Assembled in the USA – The FTC Confirms What’s Required
Deceptive “Made in USA” advertising and labeling claims have received a lot of attention from the FTC in recent years, reflecting the agency’s recognition that USA-origin claims are a persuasive selling point and should not be false and misleading. Many of the FTC’s enforcement actions have emphasized that “Made in USA” should not be used unless “all or virtually all” of the ingredients or components of the product are made and sourced in the United States. The same standard applies to words that are considered equivalent to “made” such as manufactured, built or produced.
But what about “Assembled in the USA”? A mattress company using the ad claim “Designed and Assembled in the USA” ran afoul of FTC substantiation requirements when it turned out that the mattresses were imported from China already completed, with no assembly operations performed in the United States at all.
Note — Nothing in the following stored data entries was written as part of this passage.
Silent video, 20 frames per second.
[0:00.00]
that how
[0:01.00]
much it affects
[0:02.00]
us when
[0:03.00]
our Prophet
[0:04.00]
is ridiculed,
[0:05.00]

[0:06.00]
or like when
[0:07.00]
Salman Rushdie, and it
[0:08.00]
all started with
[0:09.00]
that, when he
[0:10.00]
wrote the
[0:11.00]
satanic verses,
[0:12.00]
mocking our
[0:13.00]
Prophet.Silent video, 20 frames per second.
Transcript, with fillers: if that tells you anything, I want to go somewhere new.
See Complaint in In the Matter of Nectar Brand LLC. It is not surprising, then, that this ad claim was found to be deceptive. However, the Decision and proposed Consent Order provides helpful guidance about when it is appropriate to represent that a product is “Assembled in the USA.” According to the Consent Order, such a claim is substantiated if “the product is last substantially transformed in the United States, the product’s principal assembly takes place in the United States, and United States assembly operations are substantial.” (emphasis added).
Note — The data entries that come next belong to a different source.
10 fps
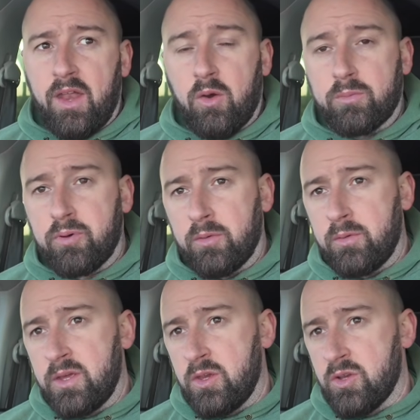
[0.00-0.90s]
and I would
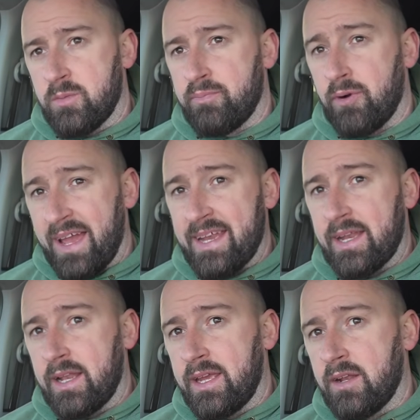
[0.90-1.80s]
probably use a
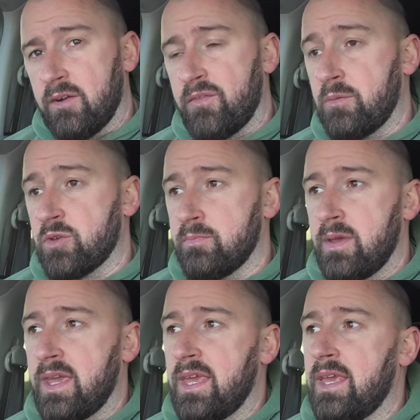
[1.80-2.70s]
braided leader if it was
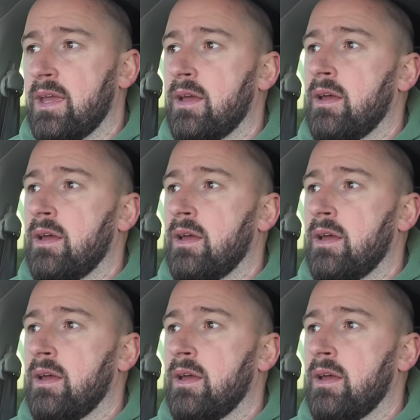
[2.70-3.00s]
me.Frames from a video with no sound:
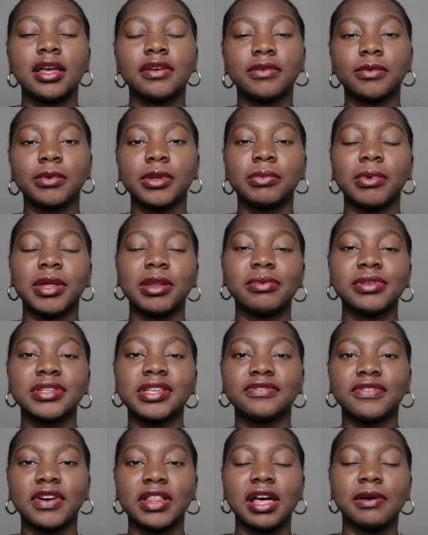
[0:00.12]
Everybody, my name is
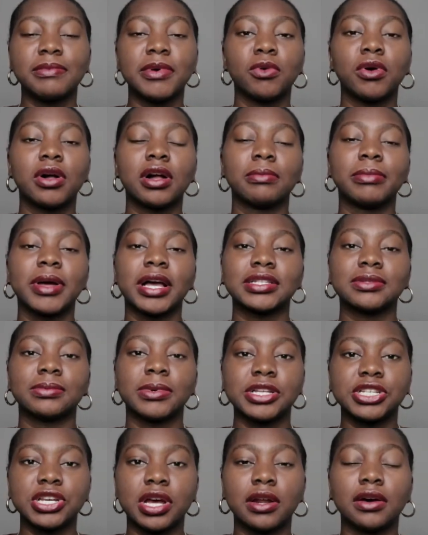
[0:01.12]
Ifalabi and welcome back to
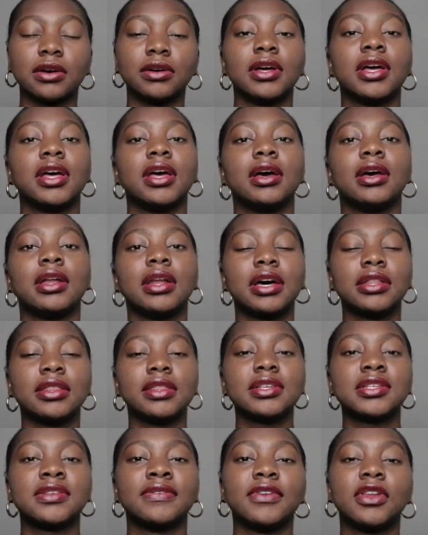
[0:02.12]
my channel. Now
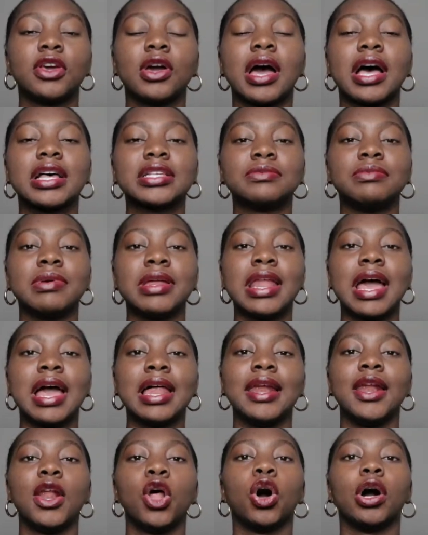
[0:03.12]
this video has been a
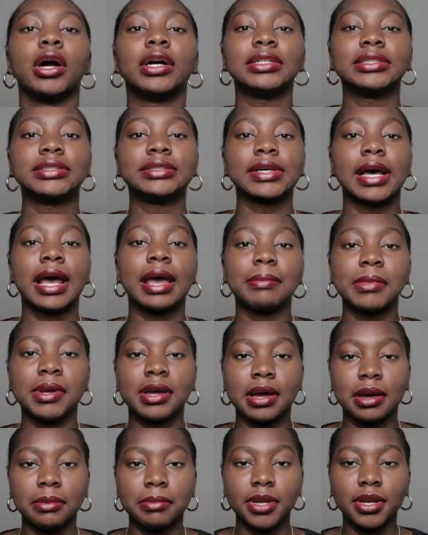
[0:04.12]
long time
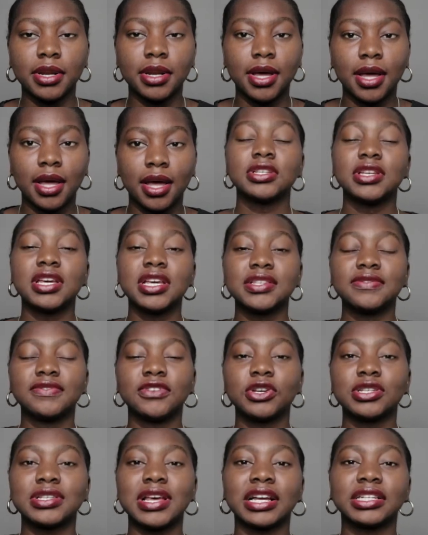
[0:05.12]
coming. Today's
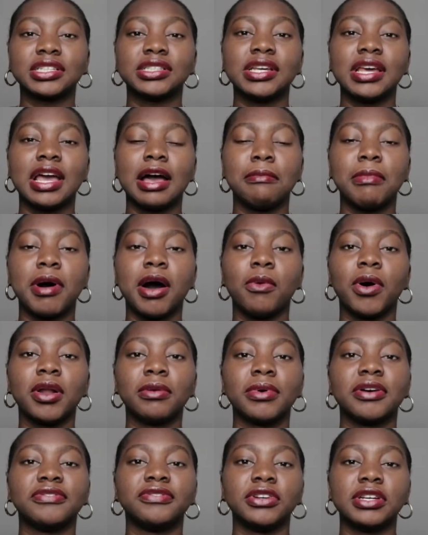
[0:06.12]
video is actually about one
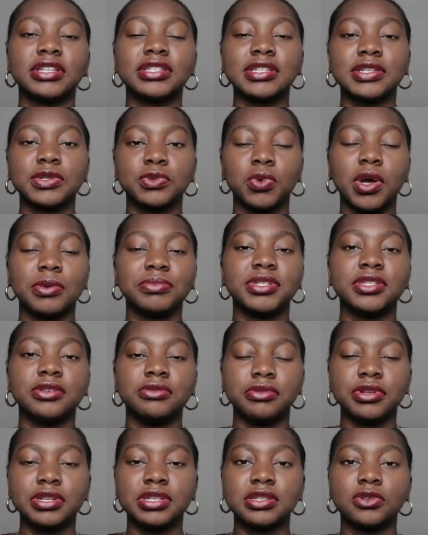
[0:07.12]
of my friends' web
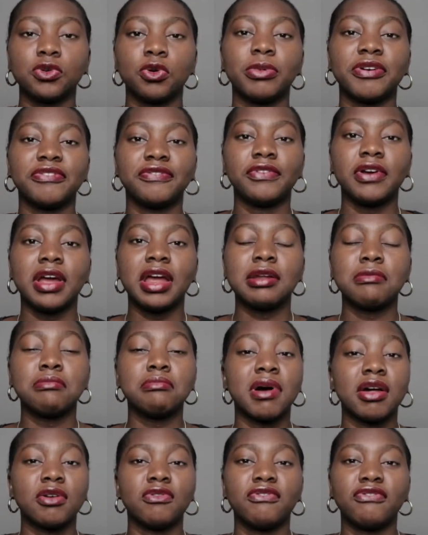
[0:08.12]
series. So my
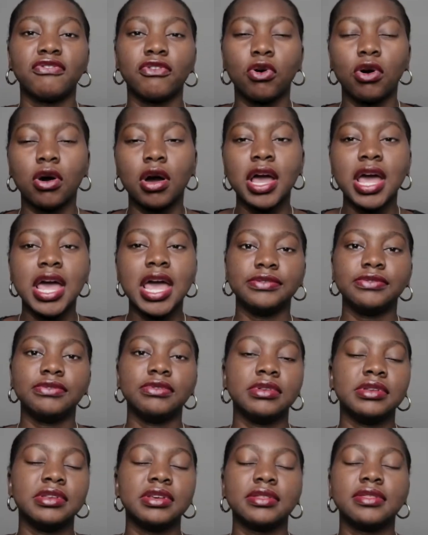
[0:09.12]
friend Manuvo
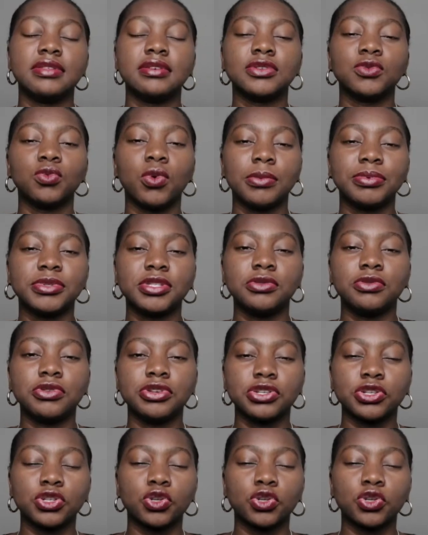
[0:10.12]
did this web series.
This is very clear guidance for companies using “Assembled in the USA” or closely analogous ad claims. As the FTC commented in its own blog post announcing the Complaint and Order, “Claims like Made in USA or Assembled in USA are more than just marketing talk to slap on a webpage or label…..Given how important USA claims are to many consumers, companies have an obligation to comply with the law. That starts with one simple principle: Tell the truth.” Definitely words to live by.